Both the baseline and the updated model are evaluated on the held-out validation set D_val:

# Pseudo-code for the evaluation
loss_before = evaluate(baseline_model, validation_set)
loss_after = evaluate(updated_model, validation_set)

Metric: cross-entropy loss (perplexity basis). Evaluated with fp16 inference, eval_batch_size from config.

The validation set is drawn from the same domain distribution as miners' training data. It must be:

  • Genuinely held-out (miners have not seen it)
  • Representative of the full target domain
  • Consistent across cycles (validators don't change the evaluation set mid-training)

5. Compute Score

w_i = max(0.0, loss_before - loss_after)  # ReLU

The raw score is then normalized across all miners in the group so weights sum to 1 before the outer optimization step.

6. Log and Store

The score is passed to MinerScoreAggregator for time-series tracking.

MinerScoreAggregator

MinerScoreAggregator maintains a per-miner score history across cycles.

EMA smoothing: raw w_i scores are smoothed using an exponential moving average:

smoothed_score = alpha * new_score + (1 - alpha) * previous_smoothed_score

where alpha = score_ema_alpha from the validator config (default: 0.9).
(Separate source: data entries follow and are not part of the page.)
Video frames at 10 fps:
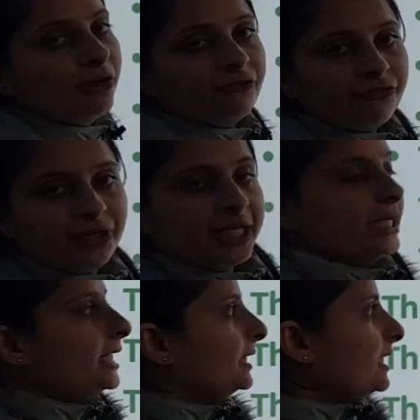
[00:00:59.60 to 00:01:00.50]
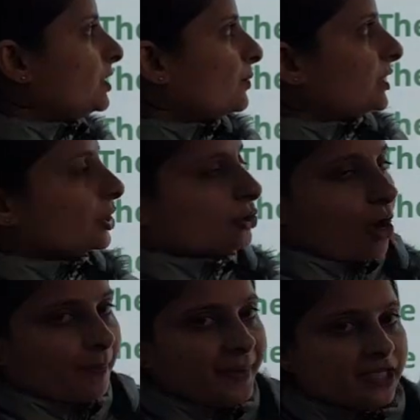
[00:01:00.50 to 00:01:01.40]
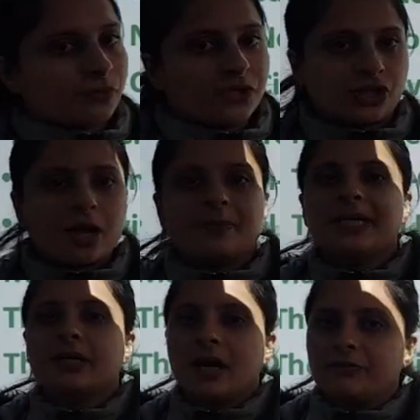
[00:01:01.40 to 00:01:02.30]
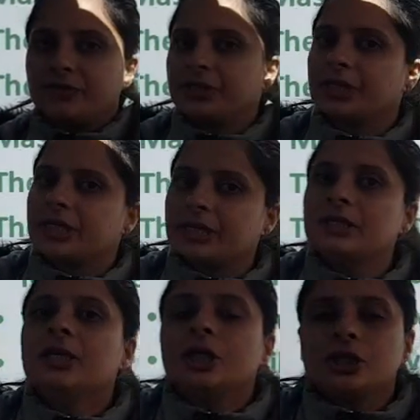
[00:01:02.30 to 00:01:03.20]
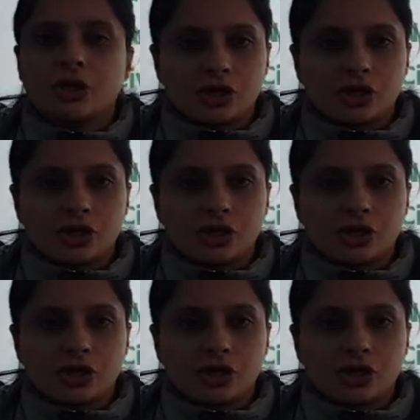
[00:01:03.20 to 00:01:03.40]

free. These were the topics which are being covered in your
Higher alpha = more weight on recent scores.

Hotkey rotation detection: if a new hotkey begins submitting for an expert group that previously had a different hotkey, the aggregator detects this as a "rotation event" and resets the score history for that group. This prevents a miner from building up a score history under one hotkey and then transferring it to another.
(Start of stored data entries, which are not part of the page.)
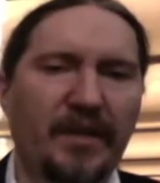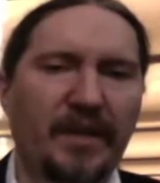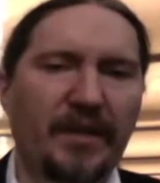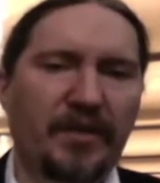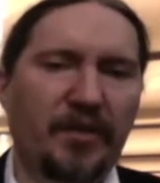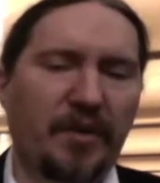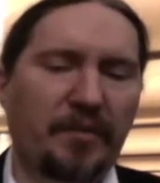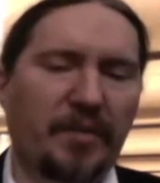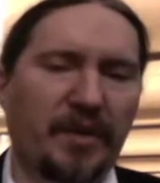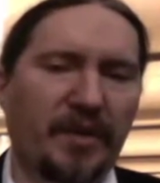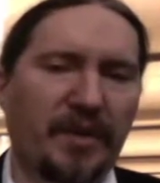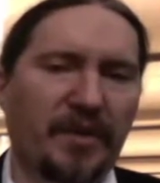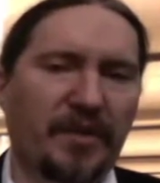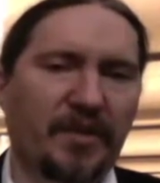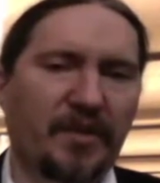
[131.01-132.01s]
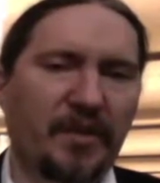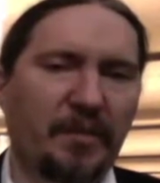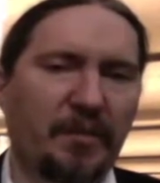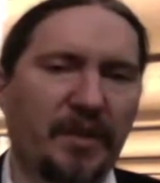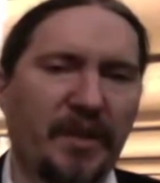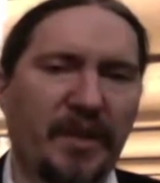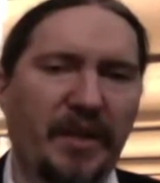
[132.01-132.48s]
a script on a
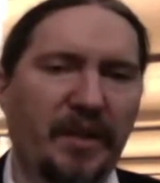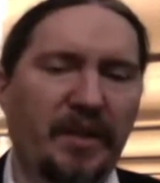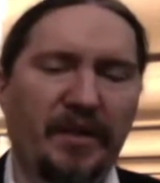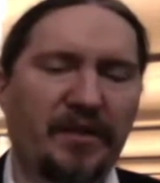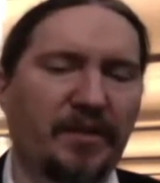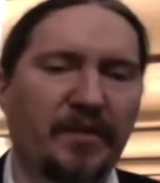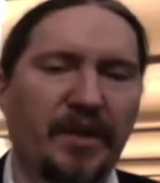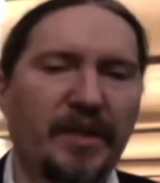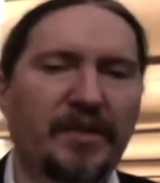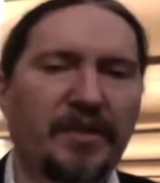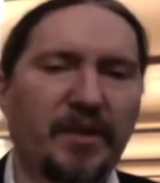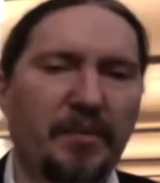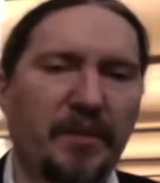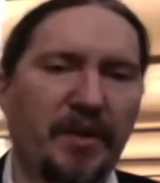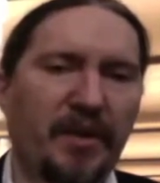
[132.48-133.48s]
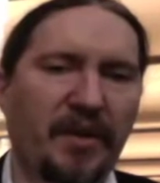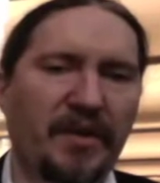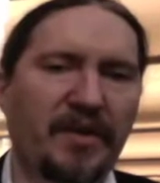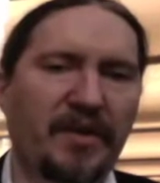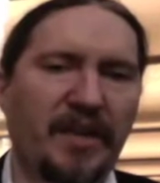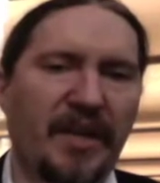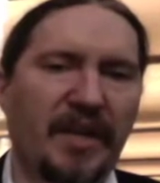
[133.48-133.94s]
screenplay, or sorry, a script on a
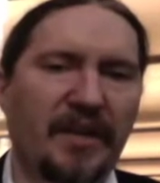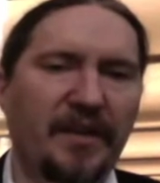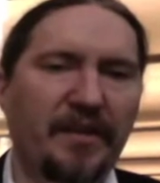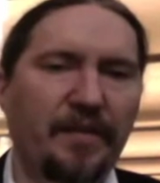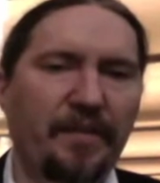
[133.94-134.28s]
set,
Missing submission handling: if a registered miner fails to submit in a cycle, their w_i for that cycle is recorded as 0. This is used in the EMA calculation, gradually reducing the smoothed score if a miner becomes inactive.

The Alignment Principle

Validators deliberately evaluate on the same distribution miners train on. This is not a limitation — it is a design decision.

If validators evaluated on a separate public benchmark, miners would quickly discover and optimize for that benchmark specifically (Goodhart's Law). The Proof-of-Loss mechanism resists this: the only way to score well is to genuinely improve the model on actual domain data. There is no shortcut.

Figure: evaluator-pipeline Figure: The evaluator.py pipeline. For each miner submission: verify hash → apply update → evaluate both models → compute score → pass to MinerScoreAggregator.

Why Perplexity?

Cross-entropy loss (and its exponential, perplexity) is used as the evaluation metric because:

  • It is a standard, interpretable measure of language model quality
  • It is consistent across cycles and across different miners
  • It is robust to the specific tokenization and domain of the training data
  • It directly reflects the model's predictive quality on unseen data

A model with lower perplexity on domain data has genuinely learned domain-specific patterns — it is not possible to fake this with submission tricks.